Libya offers immediate ceasefire following UN air strike vote
TRIPOLI // Libya will halt all military operations immediately in compliance with a newly adopted UN Security Council resolution, Foreign Minister Mussa Kussa said in Tripoli on Friday.
"Libya has decided an immediate ceasefire and an immediate halt to all military operations," Kussa told a press conference.
He said that, because Libya is a member of the United Nations, it is "obliged to accept the UN Security Council's resolutions."
The announcement came as a coalition of Western nations geared up Friday to launch quick air strikes on Libya to stop Moamer Qaddafi from crushing an insurgency.
It also came after Qaddafi said in an interview aired on Portuguese state television that the Security Council had "no mandate" for such a resolution, "which we absolutely do not recognise."
"This is not a war between two countries that permits the council to intervene," he argued.

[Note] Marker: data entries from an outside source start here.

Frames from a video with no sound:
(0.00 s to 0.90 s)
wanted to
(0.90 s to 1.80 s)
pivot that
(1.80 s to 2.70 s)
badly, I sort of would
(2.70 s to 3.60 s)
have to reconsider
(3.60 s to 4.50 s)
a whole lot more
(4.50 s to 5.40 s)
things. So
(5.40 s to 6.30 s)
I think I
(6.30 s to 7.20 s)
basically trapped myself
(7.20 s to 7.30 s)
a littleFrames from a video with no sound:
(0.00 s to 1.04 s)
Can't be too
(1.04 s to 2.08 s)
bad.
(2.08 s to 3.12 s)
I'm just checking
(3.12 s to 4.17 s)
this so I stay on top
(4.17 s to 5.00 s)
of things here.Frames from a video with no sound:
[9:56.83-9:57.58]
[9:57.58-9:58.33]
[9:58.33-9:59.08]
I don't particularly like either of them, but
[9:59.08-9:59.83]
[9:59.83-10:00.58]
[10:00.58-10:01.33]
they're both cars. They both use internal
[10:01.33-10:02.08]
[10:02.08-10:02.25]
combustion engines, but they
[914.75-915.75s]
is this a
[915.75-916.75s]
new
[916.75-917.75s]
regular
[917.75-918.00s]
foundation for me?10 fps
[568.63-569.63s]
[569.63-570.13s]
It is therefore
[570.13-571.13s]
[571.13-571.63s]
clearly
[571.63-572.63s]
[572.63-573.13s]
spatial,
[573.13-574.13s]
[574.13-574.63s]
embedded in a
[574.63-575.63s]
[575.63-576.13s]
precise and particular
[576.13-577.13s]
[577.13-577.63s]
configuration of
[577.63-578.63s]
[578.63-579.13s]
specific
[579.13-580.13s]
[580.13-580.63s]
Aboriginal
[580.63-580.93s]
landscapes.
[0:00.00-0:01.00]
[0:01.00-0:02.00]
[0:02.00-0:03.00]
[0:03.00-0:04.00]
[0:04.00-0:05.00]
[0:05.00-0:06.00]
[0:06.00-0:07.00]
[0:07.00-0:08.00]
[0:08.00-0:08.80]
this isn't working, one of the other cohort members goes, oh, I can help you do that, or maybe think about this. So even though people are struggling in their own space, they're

The UN Charter "does not permit interference in the domestic affairs" of a country.
Meeting on Thursday, the UN Security Council voted to permit "all necessary measures" to establish a no-fly zone, protect civilian areas and impose a ceasefire on Qaddafi's military.
Five countries on the 15-strong council abstained, including permanent members China and Russia, who did not use their veto power. India and Brazil also abstained in addition to Germany.
Resolution 1973 outlines the "responsibility of the Libyan authorities to protect the Libyan population" and stresses the regime bears the responsibility to "take all feasible steps to ensure the protection of civilians."
So far Britain, France, the United States, Norway and Qatar are among the countries that have said they will help to enforce the no-fly zone, while China, Germany, Poland, Australia and Russia have indicated they will not.
"Preparations to deploy these have already started and in the coming hours they will move to airbases from where they can take the necessary action," Cameron told his parliament.
Britain has two frigates already in the Mediterranean and an airbase on Cyprus which could be used to launch attacks.
The strikes will come "rapidly... within a few hours," French government spokesman Francois Baroin said after the UN Security Council approved "all necessary measures" to impose a no-fly zone on Libya.
The goal of the operation would be to "protect the Libyan people and to allow them to go all the way in their drive for freedom, which means bringing down the Qaddafi regime," Baroin told RTL radio.